Ella Ella Ella Hey Hey
It's about nine in the morning when we begin to feel underdressed. Women float down the platform in linen dresses and straw hats, harking back to some forgotten era. We, however, are fine with that. We're not getting on the 9.23 for the golf clubs and colonial high teas. We're doing it for the journey. In this case, as they say, the ride is the destination.
Having said that, the Ella to Nuwara Eliya train is nothing special either. There's no Orient Express luxury here. The closest we come to a dining car is the man with the greengrocer style shouts as he hauls baskets of rustling roasted peanuts and crisp spiced puri, the grease seeping into their newspaper nest. Again, no matter. It's the windows we're after here, the views as we're whisked out through the tea plantations and up through the clouds.
Ella is fine, nice, a little tourist town, with all the home comforts from beanbag cafés and wood-fired pizza to happy hours and overpriced laundry. It's a reassuring start point for a whole host of lovely walks, which are exactly what we can't do with a four year old. Not our four year old, anyway. Trains though, are another ball game. The baby can wriggle around, you don't have to walk anywhere, and you can take snacks. It's a win win situation.

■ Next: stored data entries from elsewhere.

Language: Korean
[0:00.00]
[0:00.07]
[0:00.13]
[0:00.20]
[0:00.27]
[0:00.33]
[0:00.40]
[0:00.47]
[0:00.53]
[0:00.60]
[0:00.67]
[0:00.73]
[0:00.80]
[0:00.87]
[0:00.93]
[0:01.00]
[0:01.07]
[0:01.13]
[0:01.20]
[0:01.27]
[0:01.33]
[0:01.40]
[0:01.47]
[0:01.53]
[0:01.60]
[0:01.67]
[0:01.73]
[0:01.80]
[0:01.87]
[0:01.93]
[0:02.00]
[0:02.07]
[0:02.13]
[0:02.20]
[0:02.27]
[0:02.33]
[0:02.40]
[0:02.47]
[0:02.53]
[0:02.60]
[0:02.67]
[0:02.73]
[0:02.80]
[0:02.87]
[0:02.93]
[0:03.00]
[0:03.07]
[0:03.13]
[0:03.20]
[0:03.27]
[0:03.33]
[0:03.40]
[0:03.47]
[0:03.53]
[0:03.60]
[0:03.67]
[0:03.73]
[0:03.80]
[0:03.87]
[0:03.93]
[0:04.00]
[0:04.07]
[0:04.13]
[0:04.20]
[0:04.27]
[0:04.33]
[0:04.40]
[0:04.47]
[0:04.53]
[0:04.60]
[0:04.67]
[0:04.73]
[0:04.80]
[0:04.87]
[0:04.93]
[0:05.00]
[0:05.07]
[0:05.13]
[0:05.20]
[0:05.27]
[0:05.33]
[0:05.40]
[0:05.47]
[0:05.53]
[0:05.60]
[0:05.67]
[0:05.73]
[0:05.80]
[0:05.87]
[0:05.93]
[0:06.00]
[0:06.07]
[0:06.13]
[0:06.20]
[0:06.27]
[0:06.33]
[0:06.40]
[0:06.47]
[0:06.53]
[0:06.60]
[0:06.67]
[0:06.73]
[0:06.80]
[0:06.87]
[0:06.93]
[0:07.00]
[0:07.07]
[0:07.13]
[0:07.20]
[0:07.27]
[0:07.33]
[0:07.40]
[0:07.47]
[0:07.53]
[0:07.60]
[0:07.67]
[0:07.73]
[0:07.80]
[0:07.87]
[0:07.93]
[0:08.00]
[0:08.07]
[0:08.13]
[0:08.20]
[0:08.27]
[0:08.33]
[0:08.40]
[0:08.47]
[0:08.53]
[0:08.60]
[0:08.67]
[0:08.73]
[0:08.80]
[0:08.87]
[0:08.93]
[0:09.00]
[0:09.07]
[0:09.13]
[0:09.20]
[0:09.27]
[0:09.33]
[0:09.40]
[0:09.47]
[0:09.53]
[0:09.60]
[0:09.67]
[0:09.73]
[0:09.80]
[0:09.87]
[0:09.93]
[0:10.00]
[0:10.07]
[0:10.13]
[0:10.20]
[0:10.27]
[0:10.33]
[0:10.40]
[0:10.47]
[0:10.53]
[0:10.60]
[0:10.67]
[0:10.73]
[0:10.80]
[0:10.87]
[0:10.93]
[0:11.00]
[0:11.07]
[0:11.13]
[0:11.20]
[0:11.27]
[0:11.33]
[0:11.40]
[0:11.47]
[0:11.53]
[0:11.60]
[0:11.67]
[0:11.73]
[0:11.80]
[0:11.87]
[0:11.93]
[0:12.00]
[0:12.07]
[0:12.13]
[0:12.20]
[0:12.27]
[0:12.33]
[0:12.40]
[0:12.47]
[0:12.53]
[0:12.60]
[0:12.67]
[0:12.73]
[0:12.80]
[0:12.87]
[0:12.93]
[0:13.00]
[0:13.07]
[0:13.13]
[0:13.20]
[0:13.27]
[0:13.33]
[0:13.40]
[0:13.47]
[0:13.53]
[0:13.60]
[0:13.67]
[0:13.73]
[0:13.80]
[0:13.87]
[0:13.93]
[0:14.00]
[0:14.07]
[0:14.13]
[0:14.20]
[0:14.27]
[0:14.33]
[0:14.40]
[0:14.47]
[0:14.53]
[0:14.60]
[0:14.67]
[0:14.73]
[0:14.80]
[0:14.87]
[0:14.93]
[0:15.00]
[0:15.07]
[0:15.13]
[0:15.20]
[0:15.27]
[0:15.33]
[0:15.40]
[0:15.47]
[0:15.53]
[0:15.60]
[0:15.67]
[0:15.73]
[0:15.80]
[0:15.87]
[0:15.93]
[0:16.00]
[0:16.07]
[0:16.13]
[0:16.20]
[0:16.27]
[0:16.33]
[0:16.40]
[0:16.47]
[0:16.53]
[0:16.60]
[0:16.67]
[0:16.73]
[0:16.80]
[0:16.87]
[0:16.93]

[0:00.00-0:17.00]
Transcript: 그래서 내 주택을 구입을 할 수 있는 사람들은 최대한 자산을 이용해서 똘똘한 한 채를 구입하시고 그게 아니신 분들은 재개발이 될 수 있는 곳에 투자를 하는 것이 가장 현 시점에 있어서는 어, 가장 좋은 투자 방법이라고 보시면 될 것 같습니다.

As the train pulls out of the station, we learn the first lesson fast and realise we've wasted our money. First class is a sealed and air conditioned box. Ten times cheaper at £3.50 for the four of us is second class with no footrests but an ability to open the windows and doors. So we perform the opposite of an upgrade, open the biscuits and sit back, the view becoming our TV for the day, a series of scenes from other people's lives.

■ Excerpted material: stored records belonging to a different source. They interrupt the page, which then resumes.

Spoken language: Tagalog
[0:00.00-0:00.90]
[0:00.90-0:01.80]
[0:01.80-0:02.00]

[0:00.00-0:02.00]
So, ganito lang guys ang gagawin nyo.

Pupils in their uniforms play and skip and gossip, dazzling specks of brilliant white on the rust-coloured rectangle of a school playground. Packs of stray, same-coloured dogs nap through their suicide missions in the middle of the road. Washing dries on hot tin roofs.
Further up, pareo-clad men watch as the train rattles through, their hourly soap opera, their scheduled commercial break. On a rare patch of flat ground, batting practice gets underway on a makeshift cricket pitch. And then of course, there's the tea, its carpet of glossy green leaves studded with the brightly coloured clothes of the pickers. Magenta and cyan and yellow, working hard and fast under the hill country sun.

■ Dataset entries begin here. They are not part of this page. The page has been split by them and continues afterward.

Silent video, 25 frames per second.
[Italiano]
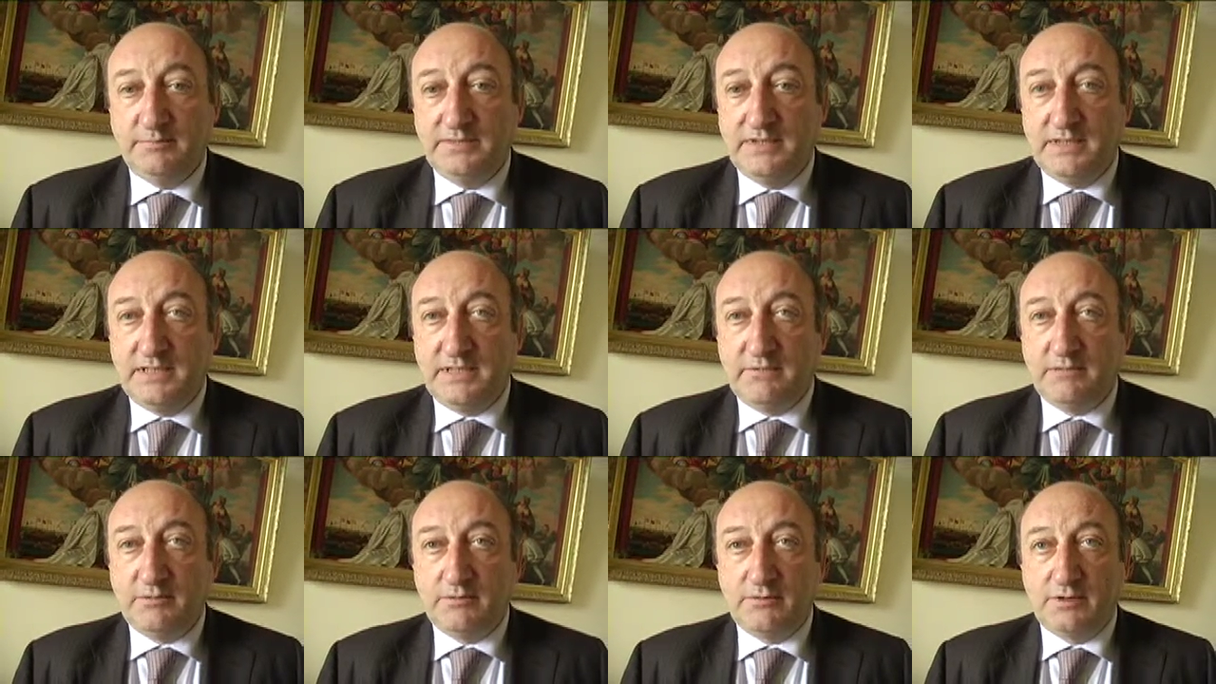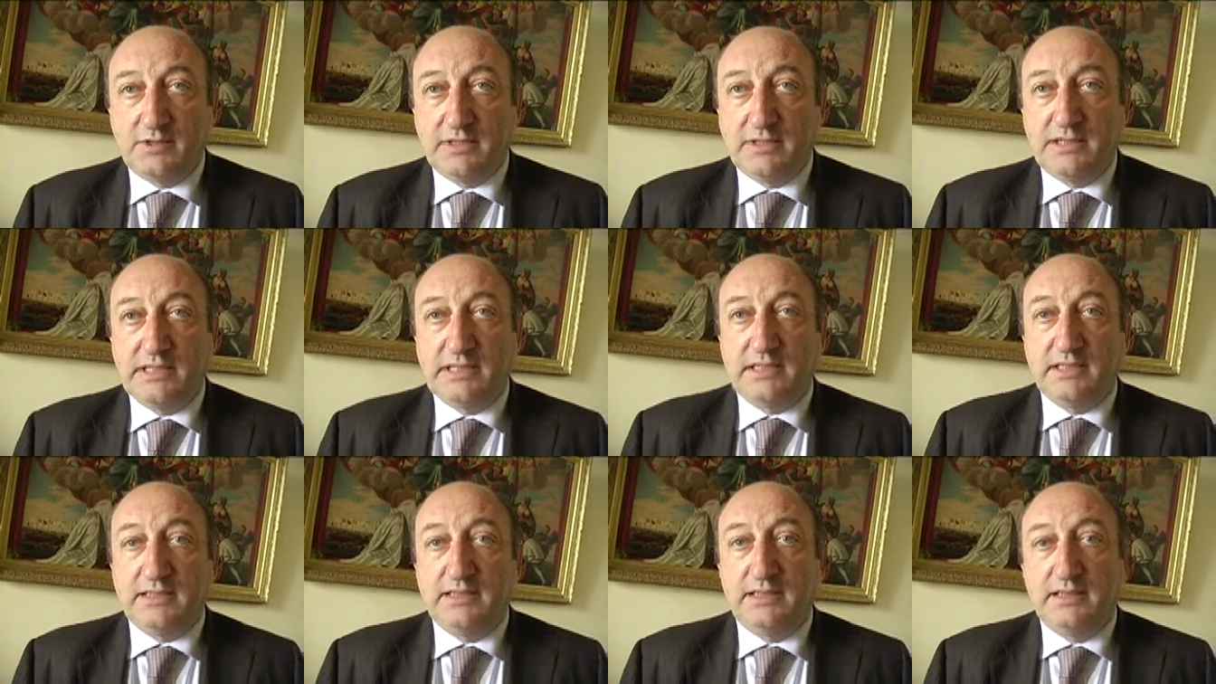diciamo così,
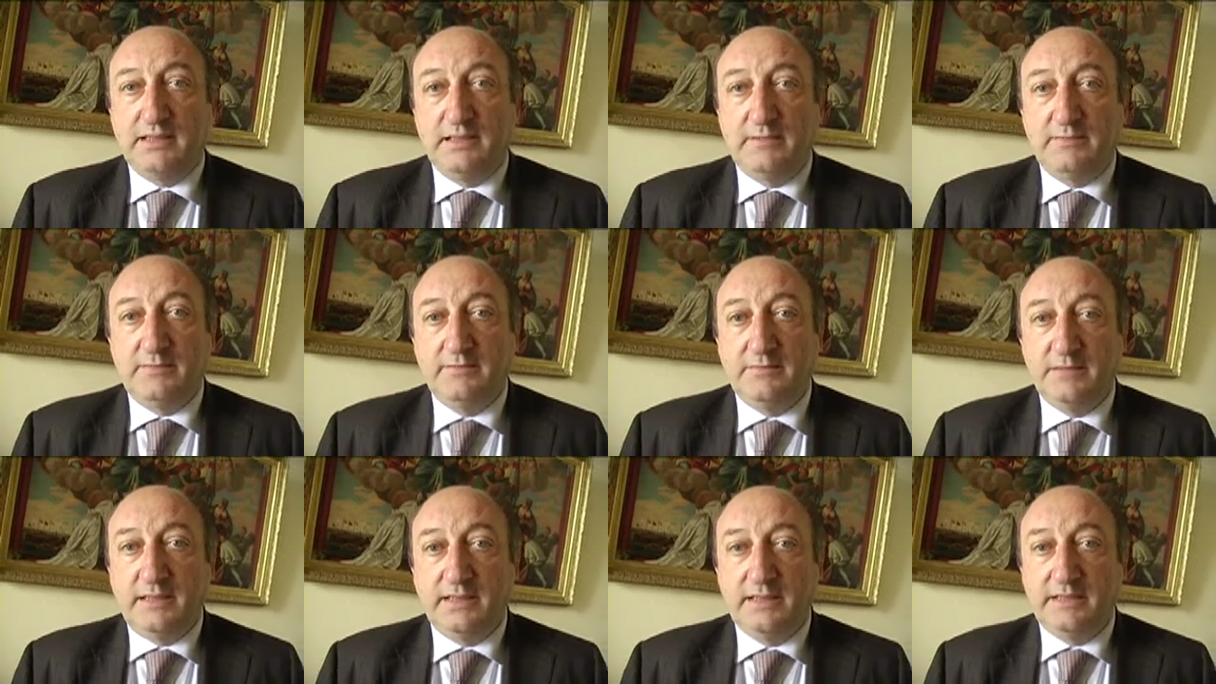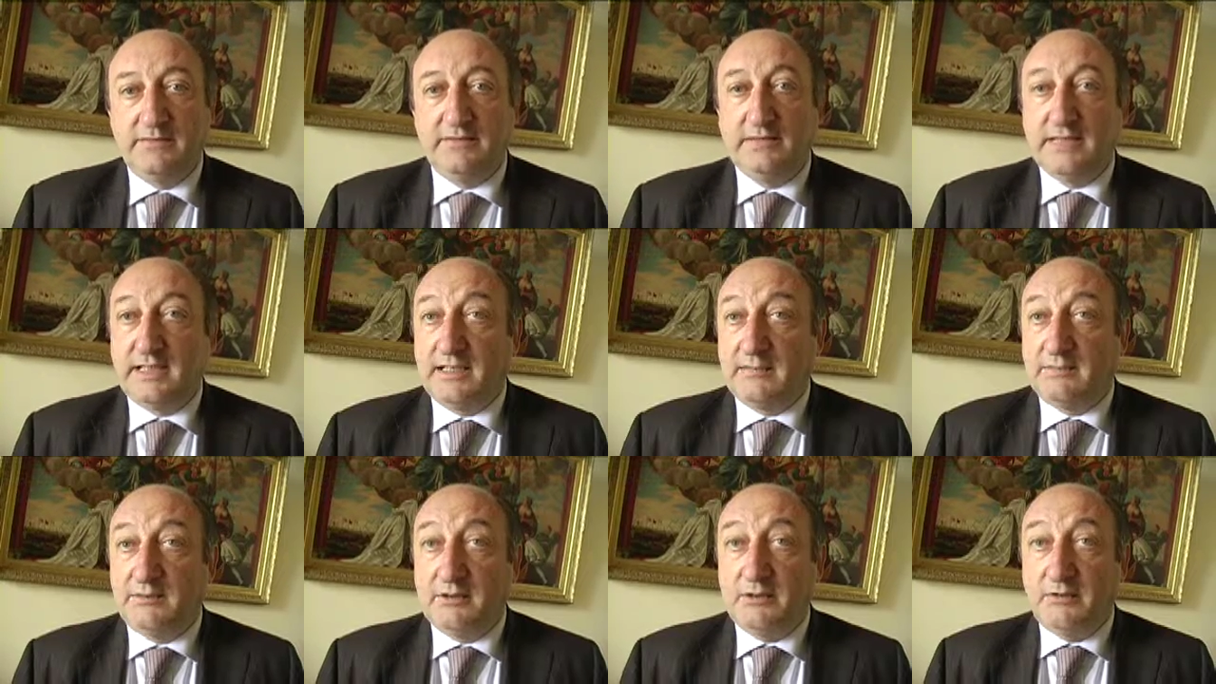eh, eh,
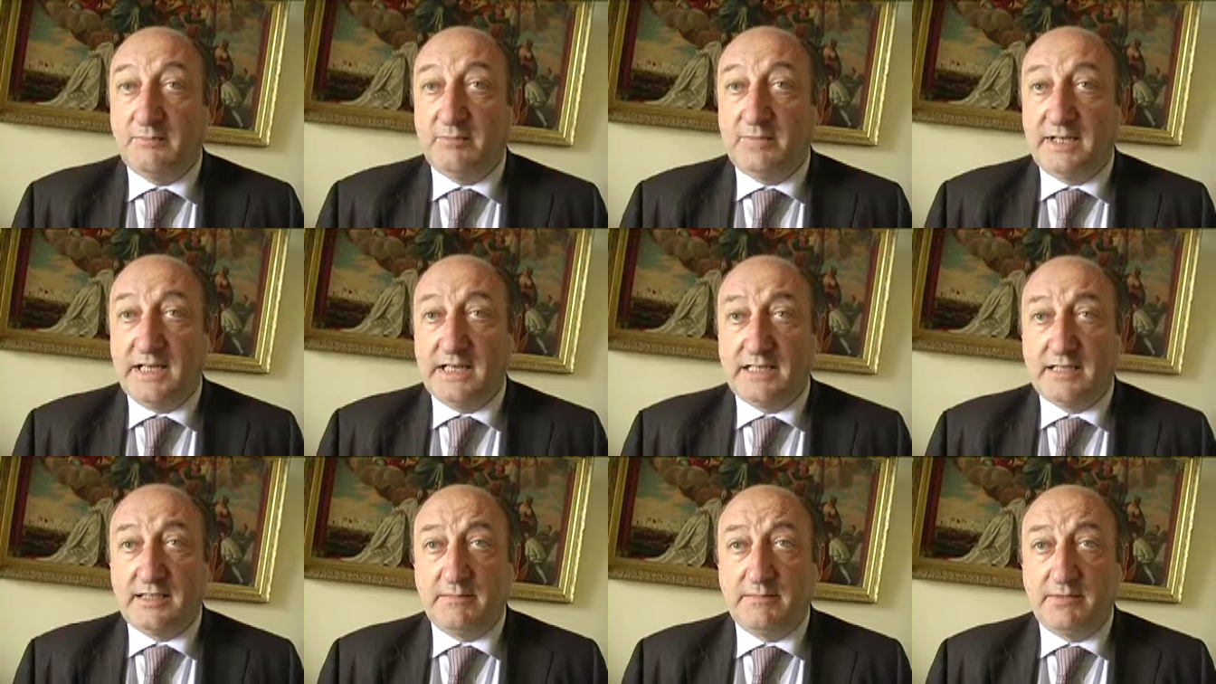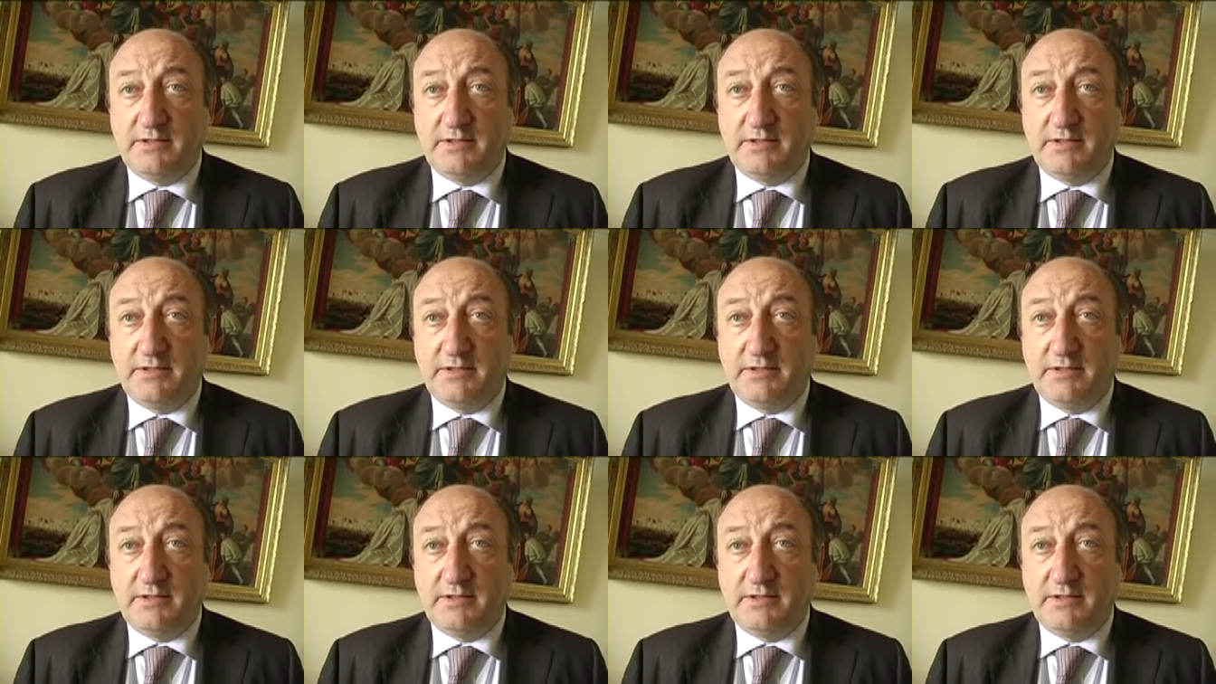attività l'abbiamo persa,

We could have jumped off at Haputale for a glimpse of Lipton’s Seat, but somehow we didn’t research enough to realise it was there. Between teething and weaning and hardline negotiations with a four year old, something’s gotta give. So we sail on through and head on up, heads out of the windows like dogs in cars on a hot day.
The clouds are entertainment in themselves, the vast valleys acting as their playground. Some just hang out in mid-air, taking in the view. Some sneak in, blurring the lines of the landscape. One rises cartoonishly, high above the hills. Another pours itself between two layers of green, white and frothing like steamed milk. And suddenly the sky turns and we're inside the clouds. The trees are silhouetted against their flat, pale grey. The world goes through a sudden conversion to black and white.
We have reached our destination. A tuktuk ride and eight hundred rupees gets us from Nanu Oya station to Nuwara Eliya. Famous as the Brits' favoured retreat from the heat when Sri Lanka was Ceylon, the town is still clinging to its history with the odd red postbox here and Edinburgh sign there. But it's a surreal world, an awkward series of juxtapositions. Grand hotels with manicured lawns and topiary dinosaurs clash with corrugated shacks and dreary tourist restaurants. Also, in true English style, it's raining. A lot. So, in true Di Francesco style, armed with our DIY high tea of takeaway cake and a punnet of strawberries, we get the hell out of there and hop back onto the train in time for sunset. Unambitious? Maybe. Weak? Probably. But happy? Definitely.